Let me finish my important point about Mr. Blair. We need only look at what he did in this Parliament to see why he is the wrong choice for that position. He neutered this place by using the Whips to railroad through huge, poorly thought out constitutional legislation, and he used his position to go to war against the express wish of millions of British citizens. In my view, he is quite simply the wrong person to bring greater transparency and accountability to Europe.
My hon. Friend the Member for Rayleigh (Mr. Francois) is a brilliant negotiator, whom I have seen in action in Europe. I hope that he will guarantee that when he becomes a Foreign Office Minister-that will be sooner than the Minister thinks-the Conservative Government will veto Mr. Blair's candidature to be President of the European Union.
Mr. Edward Davey (Kingston and Surbiton) (LD): I have a question to make the hon. Gentleman feel relaxed, comfortable and content. Does he think that any other member states would support the candidature of Tony Blair and, if so, will he name them?
Daniel Kawczynski: The honest answer is that I do not know. As somebody who feels passionately about this country and its position in Europe, it pains me greatly that I would prefer somebody from another country to be President than a former British Prime Minister. However, I believe that Mr. Blair's outrageous conduct in Parliament and his lack of regard for democracy should prevent him from becoming President.
Our relationship with the European Union is under threat from the Prime Minister's conduct towards other Heads of State. I hope that the Foreign Office officials are listening carefully. I have spoken to many foreign officials who say that he looks bored at European Union meetings, treats Heads of State with disdain and does not follow basic diplomatic protocol.
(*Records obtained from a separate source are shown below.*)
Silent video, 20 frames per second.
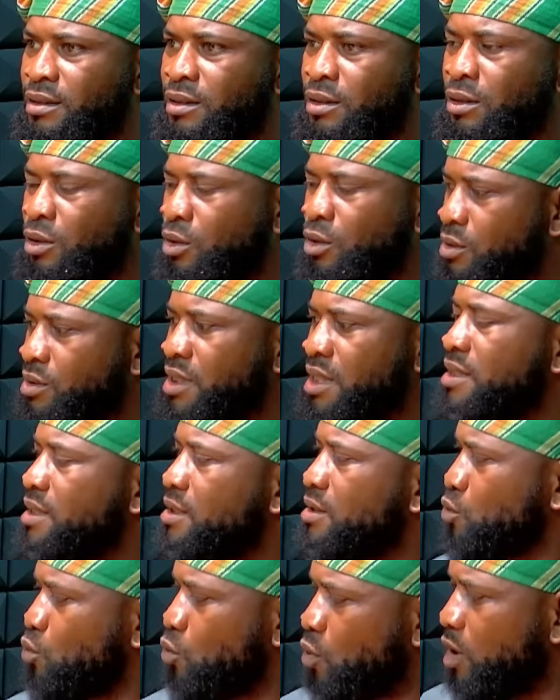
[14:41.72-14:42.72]
Look, this
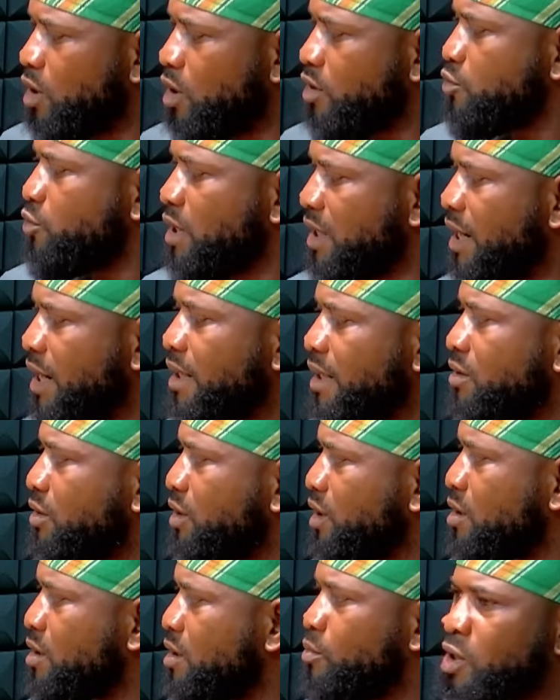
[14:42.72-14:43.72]
is what we get
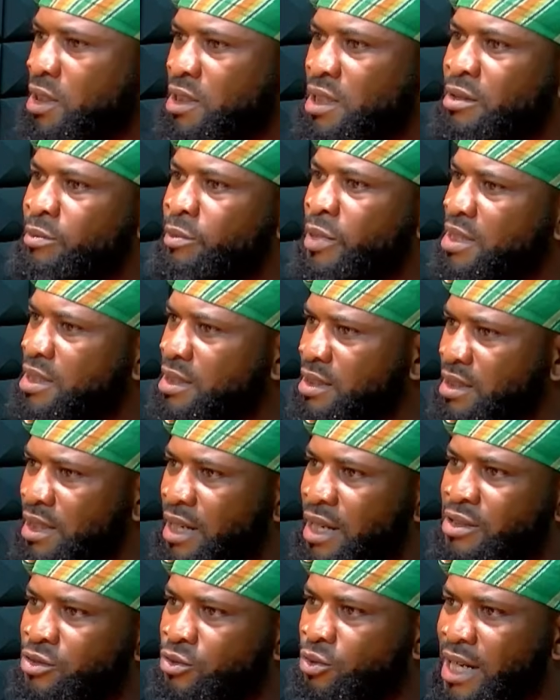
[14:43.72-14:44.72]
on a monthly basis,
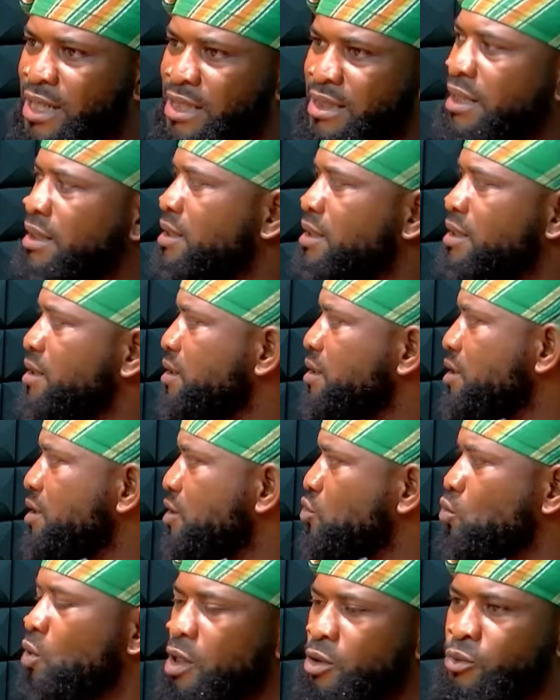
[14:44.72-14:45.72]
XYZ. This is
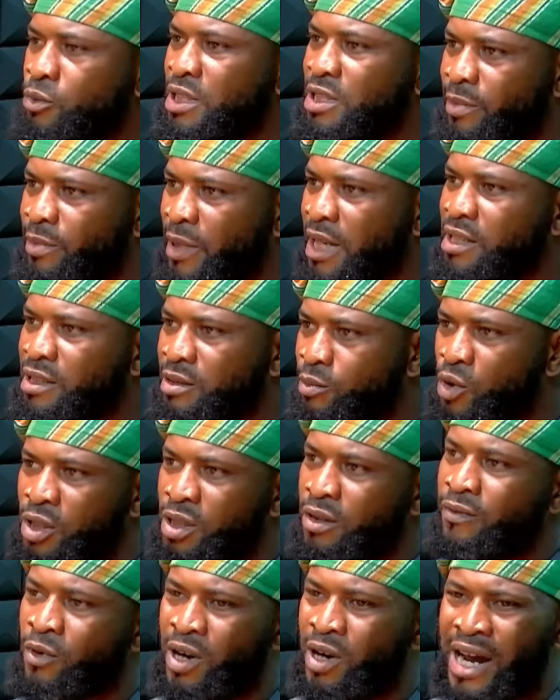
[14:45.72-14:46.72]
what we spend the
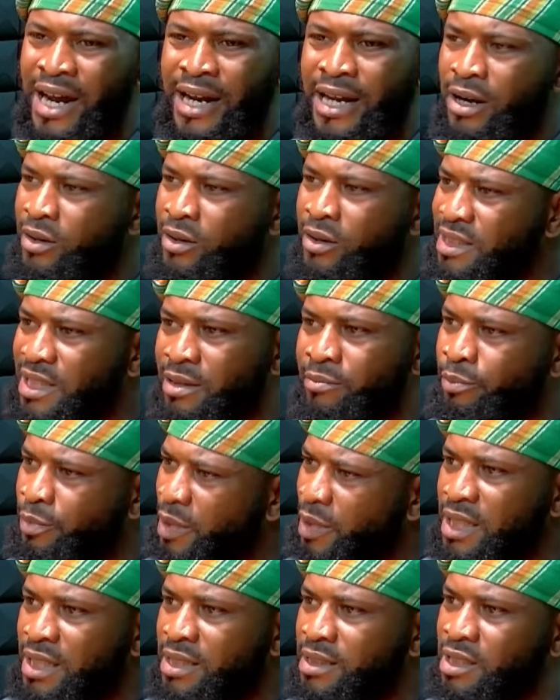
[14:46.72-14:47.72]
money for.
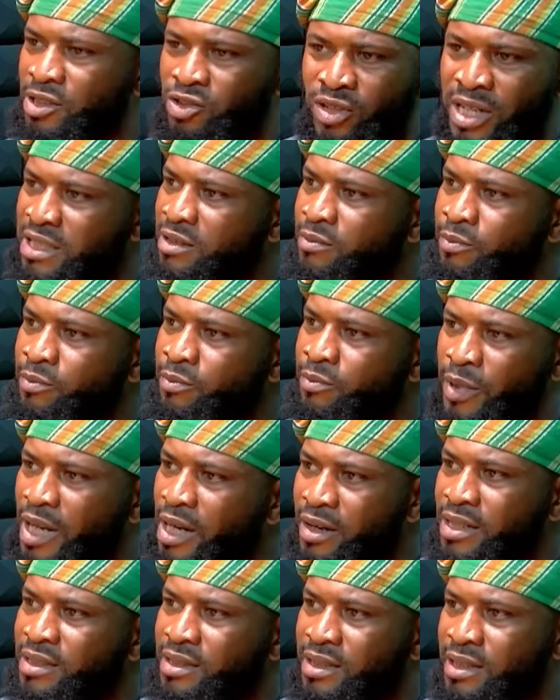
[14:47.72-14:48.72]
Accountability,
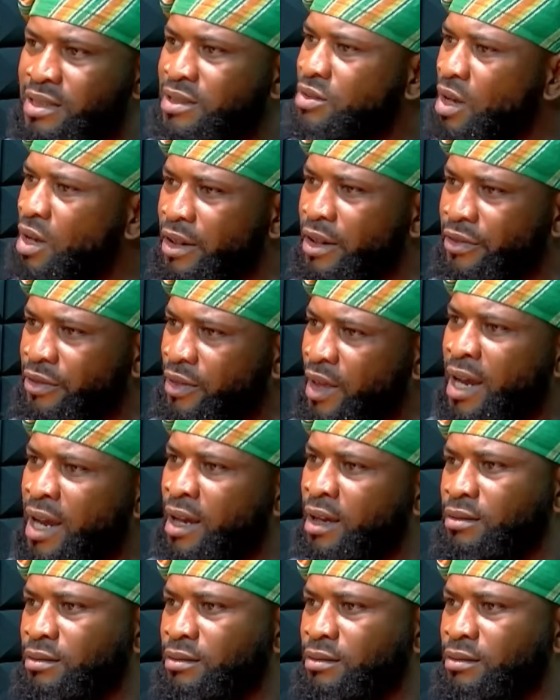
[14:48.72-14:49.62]
transparency is not there.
I will take as an example Iceland, which is not yet a member of the European Union, but which has expressed a desire to join in its Parliament. During the Icelandic banking crisis, the Prime Minister and the Government used counter-terrorism legislation to seize the assets of Icelandic banks. I will never forget his language during an interview on Sky News because it was the most undiplomatic that I have ever heard. The rudeness, disdain and contempt with which he treated Iceland and the Icelandic people were disgraceful. I will not go into detail, but I have a copy of that interview if hon. Members wish to see it. I hope that people will look at it again, because it was unacceptable.